- Developer: Namco
- Publisher: Namco
- Platform: Arcade
- Release: JP: February 1993; NA: August 12, 1993; EU: 1993;
- Genre: Combat flight simulator
- Mode: Single-player
- Arcade system: Namco System 21

= Air Combat (arcade game) =

1993 arcade video game

 is a 1993 combat flight simulator arcade video game developed and published by Namco. The arcade game was released in 1993 for the polygon-powered Namco System 21 arcade hardware, and received praise for its 3D graphics and technological capabilities. The game was a commercial success at Japanese and American arcades in the 1990s, and inspired several later Namco games, including the arcade sequel Air Combat 22, the PlayStation game Air Combat, and the Ace Combat series.

== Gameplay ==
The player is given the task of eliminating all 6 enemy aircraft within a minute. The only enemies in the game are bombers and fighter jets. Bombers are slower, and fighter jets are faster. The player is also given three options for difficulty: Cadet, Captain, and Ace. The differences between the modes are as follows:
- In Cadet mode, the player has to eliminate 3 bombers and 3 fighter jets
- In Captain mode, the player has to eliminate 2 bombers and 4 fighter jets
- In Ace mode, all of the enemy aircraft are fighter jets

== Release ==
The game debuted at Japan's Amusement Machine Operators (AOU) show in February 1993, and released in North America on August 12, 1993.

== Reception ==
The game was a commercial success in arcades. In Japan, Game Machine listed Air Combat as the most successful upright arcade cabinet of August 1993, and remained in the top spot in September. In the United States, the RePlay arcade charts ranked Air Combat as the top-grossing new video game of October 1993, and then the top-grossing deluxe arcade cabinet of December 1993. In 1997, Air Combat was still among the top 20 attractions at several locations, according to Funworld Magazine.

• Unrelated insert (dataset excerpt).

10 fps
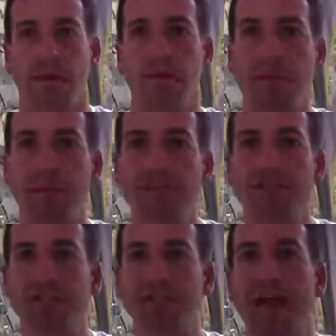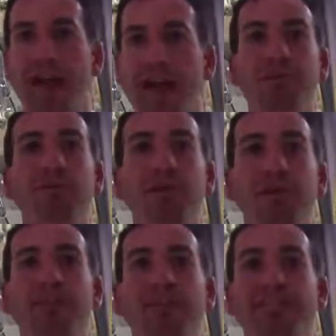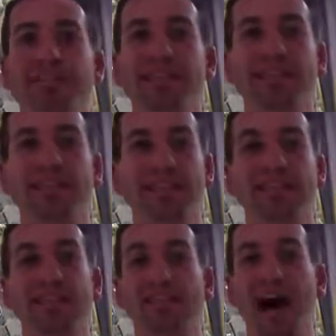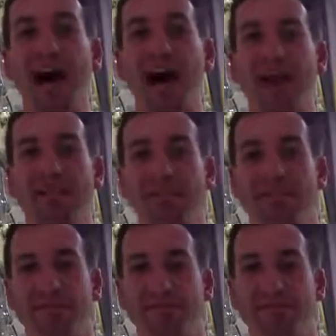want to make sure that everyone can see this live.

The game was critically acclaimed upon release. It received praise for its advanced 3D graphics and technological capabilities for its time, with the Gamest Awards in Japan nominating it in the "Best Graphics" category. Electronic Gaming Monthly gave the game a positive review, praising the "level of complexity, high degree of challenge, truly intense audio, and some of the coolest use of polygon graphics around". In a brief review, Computer and Video Games magazine called it "one of the most whizzo flight sims around" and "virtually the real thing". In another brief review, GameFan magazine called it "the best flight sim ever" in its December 1993 issue.

== Legacy ==

Namco's Ace Combat series has origins in the arcade game Air Combat. Air Combat was also notable for having advanced 3D polygon graphics for a combat flight simulator at the time. The game had a sequel, Air Combat 22, released for the Namco Super System 22 arcade hardware in 1995.

Namco designer Masanori Kato and producer Kazumi Mizuno were commissioned by company executives to create a home port of the arcade game Air Combat for the then-new PlayStation console. Problems arose early in development for the home port, as staff did not believe the PlayStation's hardware was powerful enough to properly render the arcade version's gameplay. At the time, Namco primarily focused on developing ports of arcade games like Ridge Racer and Cyber Sled, which often contained content exclusive to their PlayStation releases. Believing console-exclusive features would give consumers more incentive to buy it, the team chose to scrap a straightforward port and instead create a new game based on the arcade game's core mechanics. The project planner, Asahi Higashiyama, believed the PlayStation's superior hardware could allow for more potential in the game and allow room for expansion.